This week I also did a podcast interview with Dave Asprey of The Bulletproof Executive (www.bulletproofexec.com).  The interview was focused on myokines, but we went off on all sorts of tangents.  One of our big topics was the use of stress inoculation training for high stress occupations such as special forces, emergency medicine etc. Watch for the podcast to be out soon.

One thing that I have always believed about high intensity strength training is that there is intrinsic value in it just because it is hard.  There is something about doing hard things that I think makes us better humans…..humans that are able to rise to challenges and to survive threats to life or limb.  This is why, at my core, I feel some affiliation with Crossfit.  They embody the value of doing hard things.  What I like about our approach is that we can invoke a similar or greater degree of hard, without the escalating risk of injury.  In any case, I recently found a lecture that articulates the value of doing hard things better than I ever could, so I offer it up here: http://vimeo.com/50273432

Finally, here are my two most recent WOW’s as well as Wendy’s.  Wendy has been doing freehand and free weight routines recently.  We have been recording them and posting short clips on Instagram.  The female contingent has gone wild over it, so there seems to be a interest amongst women of how to apply BBS principles with little or no equipment.

Doug’s WOW’s:  Lumbar Extension, MedX Chest Press, Pullover, MedX Chest Press (vertical grip), Neck Flexion, MedX Row with SS retrofit, Neck Extension, Leg Press.

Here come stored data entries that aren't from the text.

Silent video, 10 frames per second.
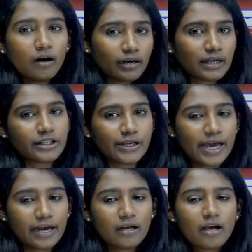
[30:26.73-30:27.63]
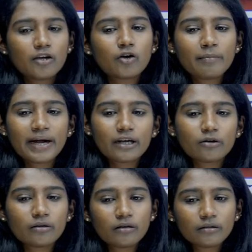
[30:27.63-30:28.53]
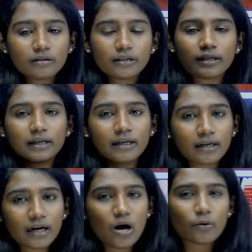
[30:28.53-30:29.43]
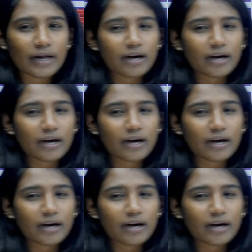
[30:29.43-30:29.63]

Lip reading: on a chair, you might, you know, turn around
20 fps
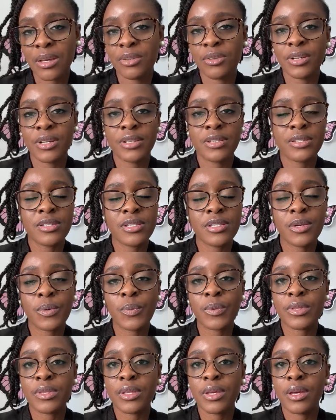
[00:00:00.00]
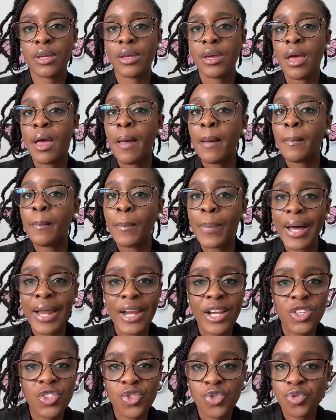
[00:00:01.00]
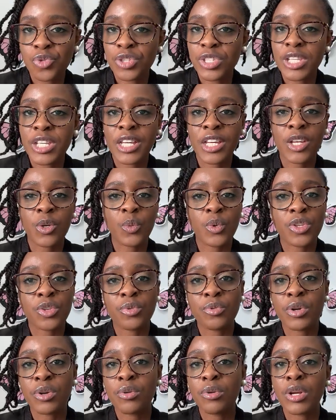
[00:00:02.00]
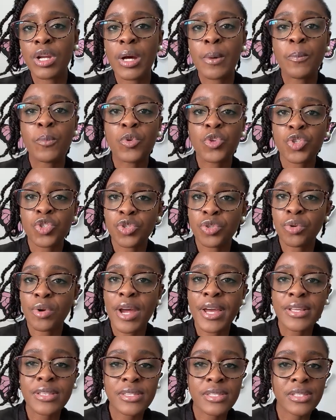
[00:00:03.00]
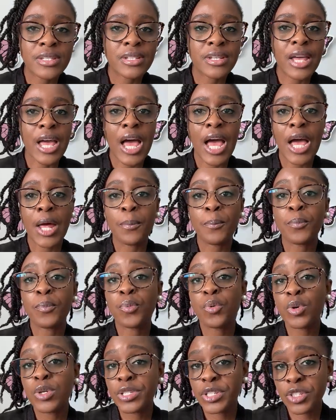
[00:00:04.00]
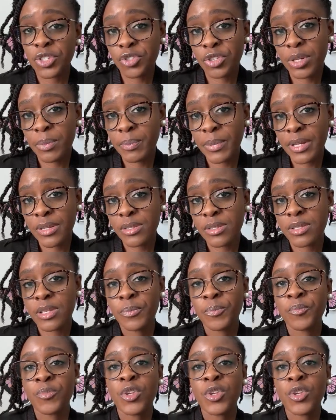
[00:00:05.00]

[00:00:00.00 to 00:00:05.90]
You can stick with a balanced routine with regular moisturizing and protein treatments.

MedX Overhead Press, Nautilus Plate Load Biceps, Nautilus Plate Load Triceps, EZ reverse Curl, Formulator Flex/Ext, Reclined Seat MedX Leg Press

Wendy WOW:  Negative Only Chin, MedX Chest Press, EZ bar curl, Infimetric Triceps, Barbell Squat-then free squat, Manual Neck Extension/Flexion

Post your WOW’s and let me know your thoughts on the hidden value of hard.

It has been a couple of weeks since I’ve last posted.  Our most recent WOW was performed on 8/24/14.  I was due for shoulders/arms/leg press.  After the Mercola interview, I received lots of requests for how to begin training when you have little or no equipment.  For this reason, Wendy elected to do a minimal equipment workout.  We recorded snippets of video and posted them on instagram at ultimate_exercise_.  Hopefully this will encourage newcomers to just get started and build from there.

My WOW: Thick Bar Overhead Press, Rear Delt Fly, SuperSlow Systems Biceps, Triceps Presses on the SS Systems Pulldown, EZ bar reverse curl, Formulator Flex/Ext, MedX Leg Press in reclined (squat) position

Wendy’s WOW:  Chin Up (regular cadence), Pushups (regular cadence), Lumbar Extension on SS Systems Pulldown, Thick Bar Overhead Press (slow cadence), Goblet Squat holding barbell plate (slow cadence)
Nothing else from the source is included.